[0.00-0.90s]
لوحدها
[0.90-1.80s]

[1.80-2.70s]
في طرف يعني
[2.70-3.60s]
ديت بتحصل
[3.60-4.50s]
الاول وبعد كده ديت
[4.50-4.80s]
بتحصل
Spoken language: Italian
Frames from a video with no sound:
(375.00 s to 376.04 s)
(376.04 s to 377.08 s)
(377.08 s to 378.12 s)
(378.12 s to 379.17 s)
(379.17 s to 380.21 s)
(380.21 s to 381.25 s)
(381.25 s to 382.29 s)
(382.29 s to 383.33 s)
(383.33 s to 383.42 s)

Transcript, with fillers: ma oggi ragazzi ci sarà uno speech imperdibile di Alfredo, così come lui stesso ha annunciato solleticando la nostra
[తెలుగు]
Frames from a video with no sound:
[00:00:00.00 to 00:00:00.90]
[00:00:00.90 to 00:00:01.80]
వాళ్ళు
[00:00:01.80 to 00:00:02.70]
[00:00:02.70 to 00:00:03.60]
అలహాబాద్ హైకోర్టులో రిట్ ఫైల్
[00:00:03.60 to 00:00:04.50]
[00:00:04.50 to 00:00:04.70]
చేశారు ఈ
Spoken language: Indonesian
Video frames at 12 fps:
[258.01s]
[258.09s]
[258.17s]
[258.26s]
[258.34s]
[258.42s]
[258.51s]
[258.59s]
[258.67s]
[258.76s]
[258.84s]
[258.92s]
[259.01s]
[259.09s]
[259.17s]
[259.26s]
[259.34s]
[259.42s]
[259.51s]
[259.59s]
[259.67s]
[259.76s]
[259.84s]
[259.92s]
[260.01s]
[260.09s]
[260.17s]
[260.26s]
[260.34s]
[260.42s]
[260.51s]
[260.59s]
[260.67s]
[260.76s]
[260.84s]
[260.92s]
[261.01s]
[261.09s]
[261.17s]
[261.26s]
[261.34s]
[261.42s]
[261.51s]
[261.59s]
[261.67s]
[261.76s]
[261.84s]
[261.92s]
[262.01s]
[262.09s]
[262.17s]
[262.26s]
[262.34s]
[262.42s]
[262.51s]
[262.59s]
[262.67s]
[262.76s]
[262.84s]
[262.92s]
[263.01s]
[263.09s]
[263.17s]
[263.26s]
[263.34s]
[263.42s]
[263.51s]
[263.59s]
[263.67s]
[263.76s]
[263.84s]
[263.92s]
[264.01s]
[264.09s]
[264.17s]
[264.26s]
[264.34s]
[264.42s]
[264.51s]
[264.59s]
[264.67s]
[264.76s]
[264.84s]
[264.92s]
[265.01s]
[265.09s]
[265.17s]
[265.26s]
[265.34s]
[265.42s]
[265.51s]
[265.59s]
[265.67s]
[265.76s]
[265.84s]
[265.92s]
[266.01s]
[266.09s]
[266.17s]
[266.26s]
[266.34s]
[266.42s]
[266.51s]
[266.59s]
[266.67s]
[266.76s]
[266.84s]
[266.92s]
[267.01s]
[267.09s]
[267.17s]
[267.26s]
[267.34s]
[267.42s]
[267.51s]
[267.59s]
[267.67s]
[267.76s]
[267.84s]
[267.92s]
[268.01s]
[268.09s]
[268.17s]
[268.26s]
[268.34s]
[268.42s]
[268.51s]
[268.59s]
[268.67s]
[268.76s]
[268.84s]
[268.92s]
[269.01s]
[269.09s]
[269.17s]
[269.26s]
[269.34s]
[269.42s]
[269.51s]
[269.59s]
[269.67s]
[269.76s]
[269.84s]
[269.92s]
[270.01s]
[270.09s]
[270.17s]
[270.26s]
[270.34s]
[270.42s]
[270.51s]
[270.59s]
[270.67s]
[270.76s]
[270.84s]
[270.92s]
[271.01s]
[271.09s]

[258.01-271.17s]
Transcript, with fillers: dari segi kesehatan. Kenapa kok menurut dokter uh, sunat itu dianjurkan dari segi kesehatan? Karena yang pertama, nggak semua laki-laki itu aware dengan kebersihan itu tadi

============

What the task asks -
Reproduce all of the material above without alteration.

Result of this task -
[0.00-0.90s]
لوحدها
[0.90-1.80s]

[1.80-2.70s]
في طرف يعني
[2.70-3.60s]
ديت بتحصل
[3.60-4.50s]
الاول وبعد كده ديت
[4.50-4.80s]
بتحصل
Spoken language: Italian
Frames from a video with no sound:
(375.00 s to 376.04 s)
(376.04 s to 377.08 s)
(377.08 s to 378.12 s)
(378.12 s to 379.17 s)
(379.17 s to 380.21 s)
(380.21 s to 381.25 s)
(381.25 s to 382.29 s)
(382.29 s to 383.33 s)
(383.33 s to 383.42 s)

Transcript, with fillers: ma oggi ragazzi ci sarà uno speech imperdibile di Alfredo, così come lui stesso ha annunciato solleticando la nostra
[తెలుగు]
Frames from a video with no sound:
[00:00:00.00 to 00:00:00.90]
[00:00:00.90 to 00:00:01.80]
వాళ్ళు
[00:00:01.80 to 00:00:02.70]
[00:00:02.70 to 00:00:03.60]
అలహాబాద్ హైకోర్టులో రిట్ ఫైల్
[00:00:03.60 to 00:00:04.50]
[00:00:04.50 to 00:00:04.70]
చేశారు ఈ
Spoken language: Indonesian
Video frames at 12 fps:
[258.01s]
[258.09s]
[258.17s]
[258.26s]
[258.34s]
[258.42s]
[258.51s]
[258.59s]
[258.67s]
[258.76s]
[258.84s]
[258.92s]
[259.01s]
[259.09s]
[259.17s]
[259.26s]
[259.34s]
[259.42s]
[259.51s]
[259.59s]
[259.67s]
[259.76s]
[259.84s]
[259.92s]
[260.01s]
[260.09s]
[260.17s]
[260.26s]
[260.34s]
[260.42s]
[260.51s]
[260.59s]
[260.67s]
[260.76s]
[260.84s]
[260.92s]
[261.01s]
[261.09s]
[261.17s]
[261.26s]
[261.34s]
[261.42s]
[261.51s]
[261.59s]
[261.67s]
[261.76s]
[261.84s]
[261.92s]
[262.01s]
[262.09s]
[262.17s]
[262.26s]
[262.34s]
[262.42s]
[262.51s]
[262.59s]
[262.67s]
[262.76s]
[262.84s]
[262.92s]
[263.01s]
[263.09s]
[263.17s]
[263.26s]
[263.34s]
[263.42s]
[263.51s]
[263.59s]
[263.67s]
[263.76s]
[263.84s]
[263.92s]
[264.01s]
[264.09s]
[264.17s]
[264.26s]
[264.34s]
[264.42s]
[264.51s]
[264.59s]
[264.67s]
[264.76s]
[264.84s]
[264.92s]
[265.01s]
[265.09s]
[265.17s]
[265.26s]
[265.34s]
[265.42s]
[265.51s]
[265.59s]
[265.67s]
[265.76s]
[265.84s]
[265.92s]
[266.01s]
[266.09s]
[266.17s]
[266.26s]
[266.34s]
[266.42s]
[266.51s]
[266.59s]
[266.67s]
[266.76s]
[266.84s]
[266.92s]
[267.01s]
[267.09s]
[267.17s]
[267.26s]
[267.34s]
[267.42s]
[267.51s]
[267.59s]
[267.67s]
[267.76s]
[267.84s]
[267.92s]
[268.01s]
[268.09s]
[268.17s]
[268.26s]
[268.34s]
[268.42s]
[268.51s]
[268.59s]
[268.67s]
[268.76s]
[268.84s]
[268.92s]
[269.01s]
[269.09s]
[269.17s]
[269.26s]
[269.34s]
[269.42s]
[269.51s]
[269.59s]
[269.67s]
[269.76s]
[269.84s]
[269.92s]
[270.01s]
[270.09s]
[270.17s]
[270.26s]
[270.34s]
[270.42s]
[270.51s]
[270.59s]
[270.67s]
[270.76s]
[270.84s]
[270.92s]
[271.01s]
[271.09s]

[258.01-271.17s]
Transcript, with fillers: dari segi kesehatan. Kenapa kok menurut dokter uh, sunat itu dianjurkan dari segi kesehatan? Karena yang pertama, nggak semua laki-laki itu aware dengan kebersihan itu tadi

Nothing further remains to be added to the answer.